Hrotsvitha presenting her Gesta Ottonis to Otto I, photo attrib. Sarah Greer

Sarah was fortunate enough to be able to come to St Andrews on a fellowship through a research network called Power and Institutions in Medieval Islam and Christendom (PIMIC), which also included Professor John Hudson, Professor Caroline Humfress and Cory Hitt. As PIMIC was an EU-funded Innovative Training Network, this meant that in addition to working on her thesis, Sarah has spent the past three years also taking part in a variety of training workshops across Europe. She was also seconded to work at Brill Publishers in Leiden for three months in 2014; at the Université Paris 1 Panthéon-Sorbonne for three months in 2015; and at the Centro de Ciencias Humanas y Sociales in Madrid for two months in 2016. She also took part in a month-long documentary film school as part of PIMIC, and remains grateful to the PhD students from the Mediaeval department who stood in as various members of the Ottonian imperial family for her documentary on Mathilda of Quedlinburg.

img_1094

The city of Quedlinburg, photo attrib.

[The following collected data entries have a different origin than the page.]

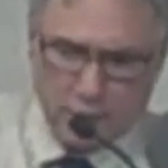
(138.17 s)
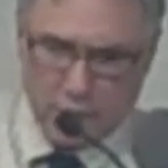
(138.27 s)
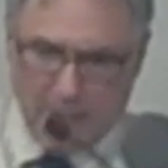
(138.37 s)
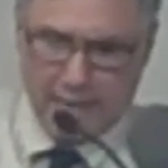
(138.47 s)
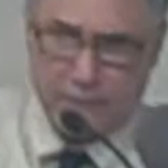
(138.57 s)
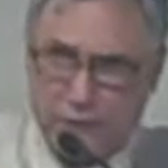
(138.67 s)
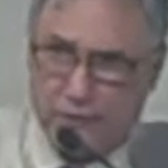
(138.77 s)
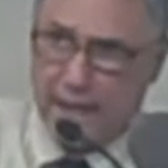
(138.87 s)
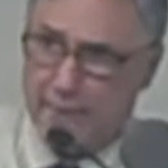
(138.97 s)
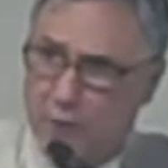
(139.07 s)
I also have to
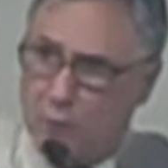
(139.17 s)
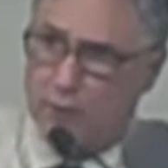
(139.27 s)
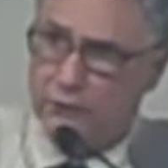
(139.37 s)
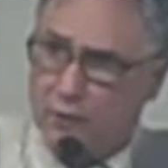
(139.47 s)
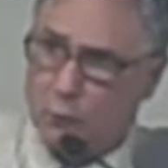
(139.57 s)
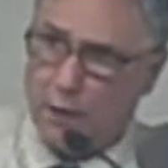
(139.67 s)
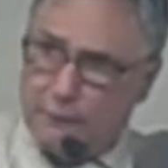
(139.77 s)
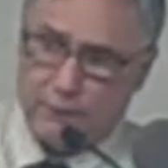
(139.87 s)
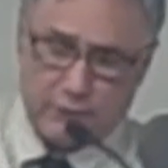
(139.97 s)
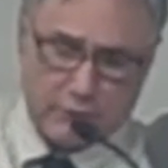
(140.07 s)
say there was some
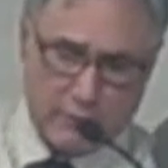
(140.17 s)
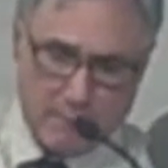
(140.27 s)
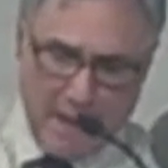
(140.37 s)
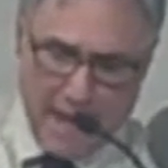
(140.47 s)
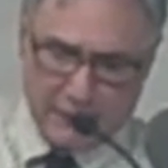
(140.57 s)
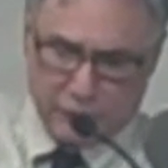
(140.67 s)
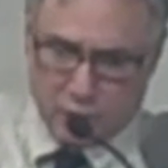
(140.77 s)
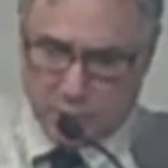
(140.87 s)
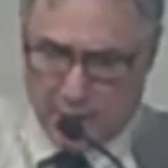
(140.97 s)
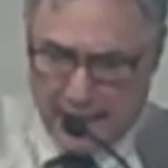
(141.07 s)
reference to the
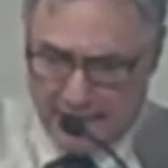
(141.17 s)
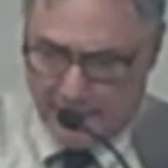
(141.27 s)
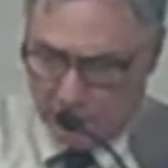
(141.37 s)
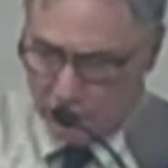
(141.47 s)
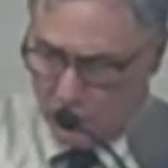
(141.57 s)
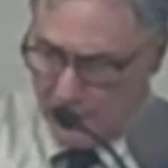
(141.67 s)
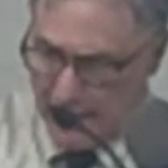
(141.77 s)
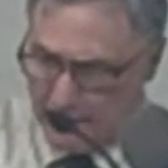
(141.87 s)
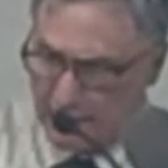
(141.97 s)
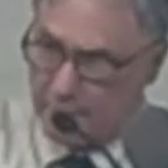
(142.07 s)
master plan that was
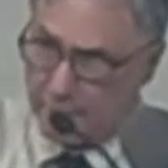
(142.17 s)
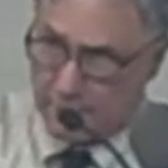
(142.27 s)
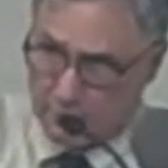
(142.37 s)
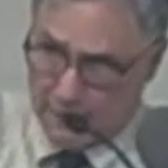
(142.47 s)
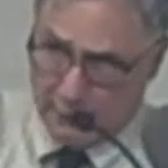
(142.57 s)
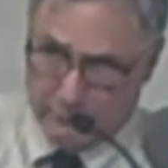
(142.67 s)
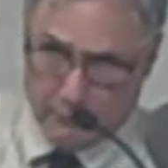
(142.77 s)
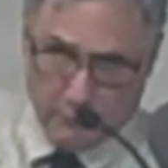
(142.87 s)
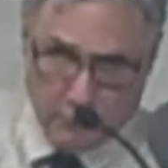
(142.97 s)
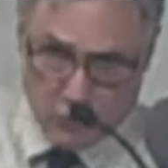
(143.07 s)
created in
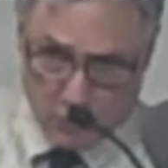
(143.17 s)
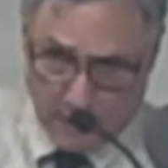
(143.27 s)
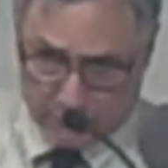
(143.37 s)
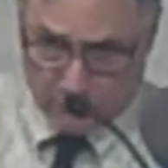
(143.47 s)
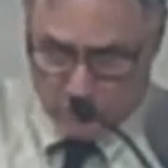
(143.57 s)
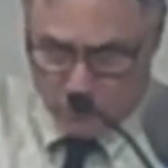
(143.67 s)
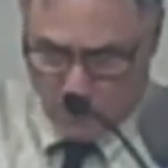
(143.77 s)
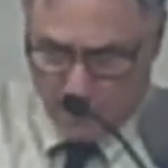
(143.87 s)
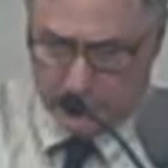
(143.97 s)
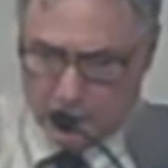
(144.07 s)
Philadelphia for the Trexler
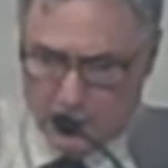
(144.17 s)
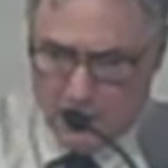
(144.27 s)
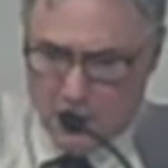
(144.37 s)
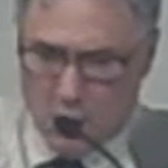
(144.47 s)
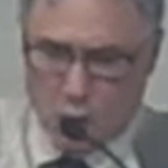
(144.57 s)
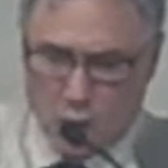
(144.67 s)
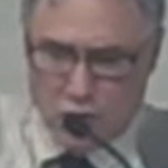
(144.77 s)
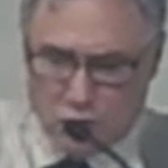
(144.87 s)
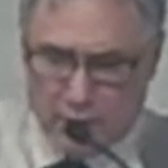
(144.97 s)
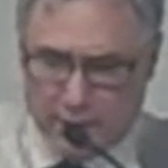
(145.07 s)
Trust. We
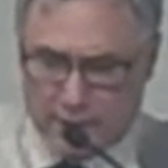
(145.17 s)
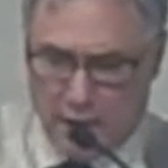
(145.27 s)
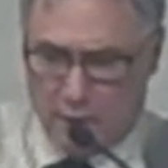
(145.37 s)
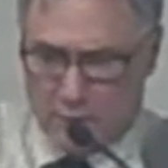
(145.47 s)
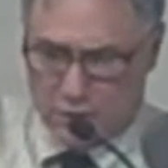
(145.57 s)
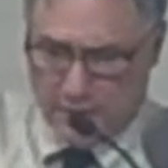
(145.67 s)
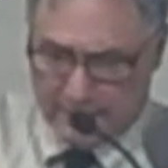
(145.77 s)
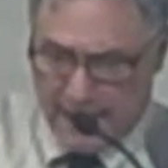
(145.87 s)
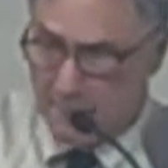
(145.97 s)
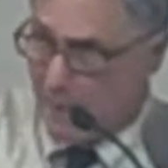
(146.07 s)
should acknowledge
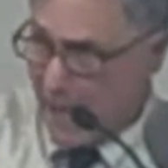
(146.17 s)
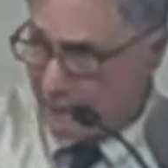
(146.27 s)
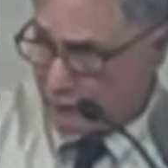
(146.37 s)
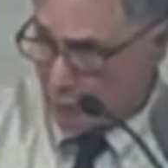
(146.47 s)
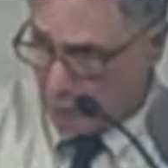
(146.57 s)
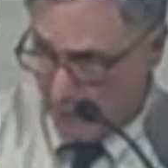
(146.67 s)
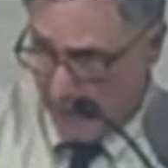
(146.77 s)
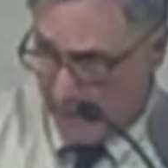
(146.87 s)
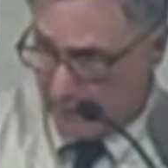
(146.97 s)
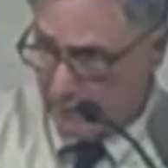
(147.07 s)
that that master
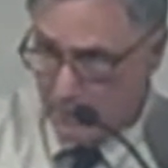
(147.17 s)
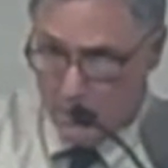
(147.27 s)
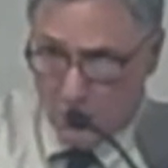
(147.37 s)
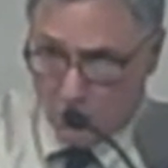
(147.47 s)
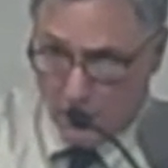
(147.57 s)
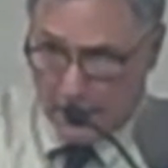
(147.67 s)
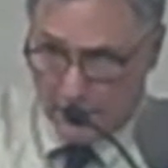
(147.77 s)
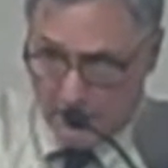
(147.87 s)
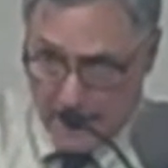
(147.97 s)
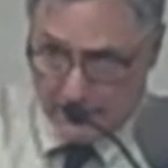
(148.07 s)
plan
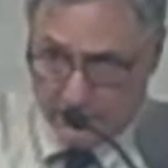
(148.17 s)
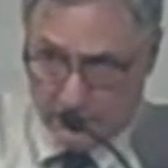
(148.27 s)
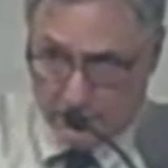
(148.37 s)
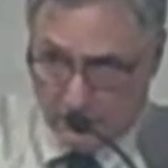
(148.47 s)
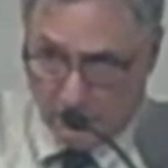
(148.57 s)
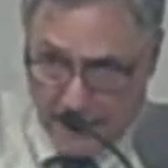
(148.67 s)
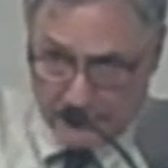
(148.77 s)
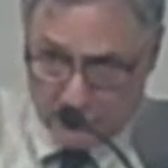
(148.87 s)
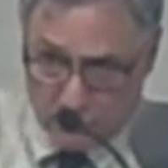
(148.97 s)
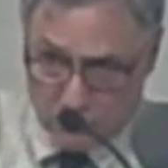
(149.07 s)
recommends
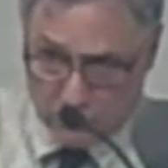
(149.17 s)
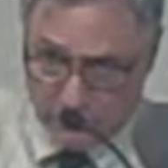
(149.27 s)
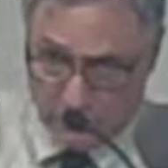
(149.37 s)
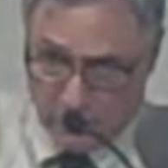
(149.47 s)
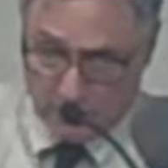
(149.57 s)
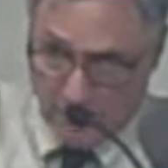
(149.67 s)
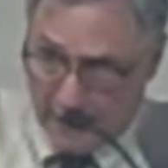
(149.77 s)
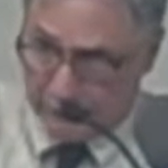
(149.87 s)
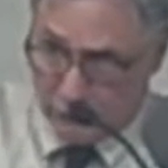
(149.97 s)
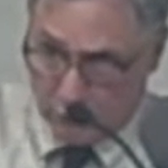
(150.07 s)
less
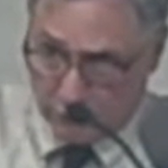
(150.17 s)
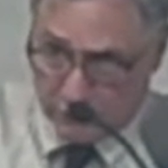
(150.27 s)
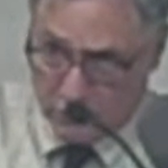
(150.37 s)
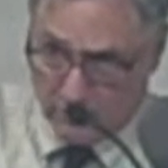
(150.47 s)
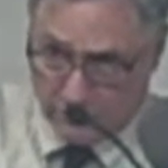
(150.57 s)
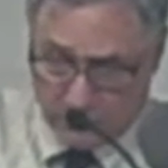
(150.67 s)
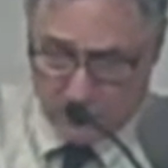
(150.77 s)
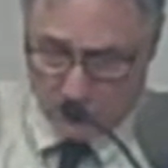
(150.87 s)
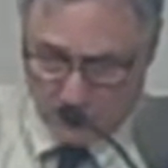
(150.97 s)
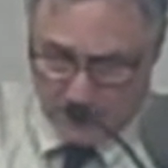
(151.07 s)
usage of
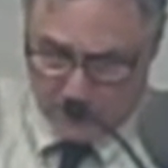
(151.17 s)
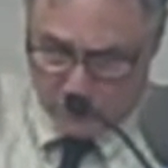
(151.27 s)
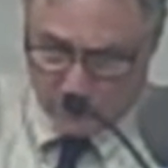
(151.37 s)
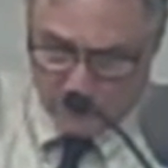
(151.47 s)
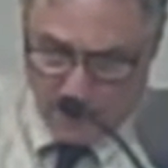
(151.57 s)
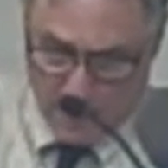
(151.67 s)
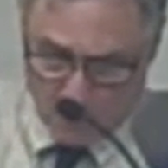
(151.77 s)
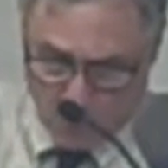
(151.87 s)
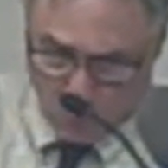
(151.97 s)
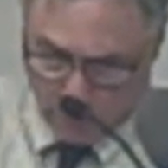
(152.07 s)
Cedar Beach, not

Sarah Greer

Having submitted her doctoral thesis in September 2016, Sarah is delighted to be continuing her connection with both the School of History at St Andrews and the EU. She has been selected as the postdoctoral research fellow under the supervision of Professor MacLean as part of the new HERA-funded research network: ‘After Empire: Using and Not Using the Past in the Tenth Century’, which joins together historians from St Andrews, Exeter, Berlin, Vienna and Barcelona. Sarah will work on how tenth-century people interacted with earlier royal mausolea and used the memories of the past embedded in these sites in the post-Carolingian world. She is very happy to remain in Scotland for another three years on this fellowship, although she does at times miss New Zealand’s summers.